La sorpresa quando sono arrivato (conoscevo già Cambogia, Thailandia) è stato quello di trovare un Paese che dal punto di vista di un progressista sembrava povero e arretrato e da quello di un antropologo o di un etnologo un laboratorio molto interessante, perché qui si trovano ancora tradizioni che nel resto dell’Indocina sono scomparse, dissipate. E quindi all’inizio mi ha colpito proprio per questa sua ancora fortissima autenticità: mi sembrava di stare in un film di un secolo fa. Ho fatto fatica a capirci qualcosa perché valutavo il Myanmar con i nostri parametri politici, occidentali: per cui i cattivi dovevano essere i generali e i buoni la guerriglia indipendentista. In realtà mi sono dovuto ricredere: non sulla ferocia dei primi, ma sulla “bontà” dei secondi perchè le spinte autonomistiche più che in favore della giustizia sociale mi sono sembrate motivate dalla volontà di controllo delle immense ricchezze del Myanmar, foreste, risorse minerarie, oppio (con coltivazioni importantissime per il traffico mondiale), petrolio.

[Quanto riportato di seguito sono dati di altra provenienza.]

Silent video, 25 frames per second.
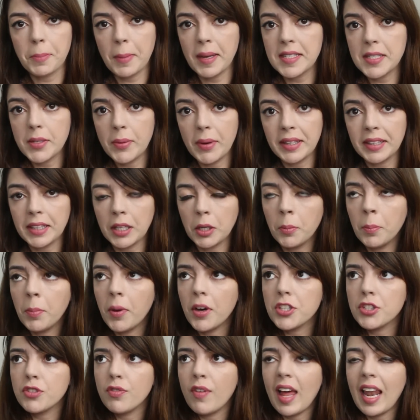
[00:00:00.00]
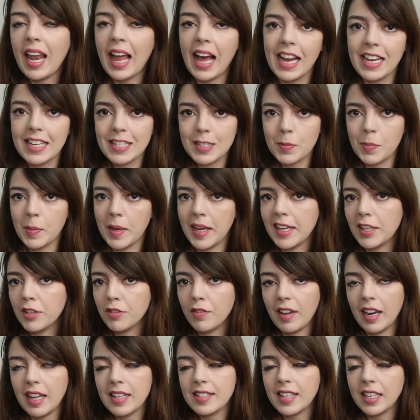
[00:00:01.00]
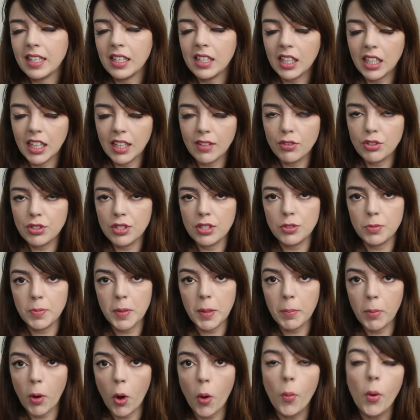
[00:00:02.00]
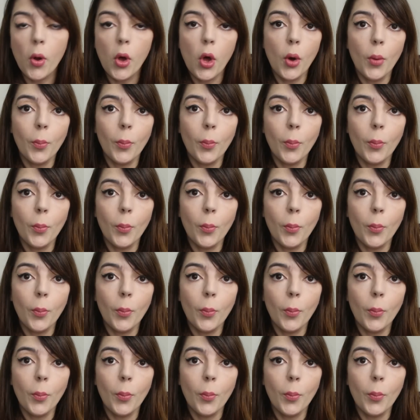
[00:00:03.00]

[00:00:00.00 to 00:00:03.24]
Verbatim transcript: mas eu ainda não posso falar a respeito, falar se é incrível, se é super bom,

Per noi la democrazia è un’insieme di cose che non sono né scambiabili né rinunciabili ed è chiaro che, nonostante qualche recente apertura, qui ancora non ci sono. D’altra parte ho visto da vicino il fallimento di Paesi come Cambogia e Thailandia, apparentemente oggi “democratici”. Ma i parametri di valutazione sono sempre più complessi e questo Paese mi ha insegnato a leggere la realtà sociale con molta più umiltà.
E come valuta il cambiamento in atto, anche dal punto di vista politico?
Io credo che la politica buona sia, qui come altrove, quella della gestione comune degli interessi comuni. A partire dalle piccole comunità. Il problema, in Occidente, è che le piccole comunità sono state distrutte. Se ci può essere un’alternativa alla dittatura del mercato e della politica è quella di potersi sentire ancora appartenenti a una piccola comunità. Un po’ quello che dice Vandana Shiva, la scienziata e ambientalista indiana: “ogni luogo, ogni persona, ogni essere vivente, possa costituire il centro del mondo, l’origine e la meta di cerchi concentrici di compassione e amore che si estendono verso l’infinito”. Una rete di interessi, di culture, di scambi ricchi e proficui. Questa è l’unica realtà che riesco a vedere e che cerco di portare avanti anche con Share in questo Paese e in altri. Credo che qui i cambiamenti avverrano nel solco che tutti ci aspettiamo: questo Paese è appetibile perché è un mercato non sfruttato, di conseguenza aumenteranno le distanze tra ricchi e poveri, come già sta succedendo. Fino a qualche anno fa c’erano pochissimi ricchi e moltissimi poveri, ora un po’ più di ricchi mentre i poveri sono più poveri ancora. Credo non ci sia scampo: l’unica alternativa è che nel frattempo si cominci a seminare qualcosa di diverso, perché noi occidentali sappiamo benissimo che il modello di vita che qui sta arrivando, cioè il nostro, è insostenibile. Quello che mi auguro è che qui come in altri Paesi del mondo i semi buoni della cultura non muoiano. E ciò che anch’io nel mio piccolo, insieme ad altri cerco di fare è costruire degli orticelli intorno a questi buoni semi, che possano un giorno essere scambiabili. È un cambiamento di prospettive che richiederà molto tempo, più di quello di una generazione, ma è davvero l’unica strada che abbiamo.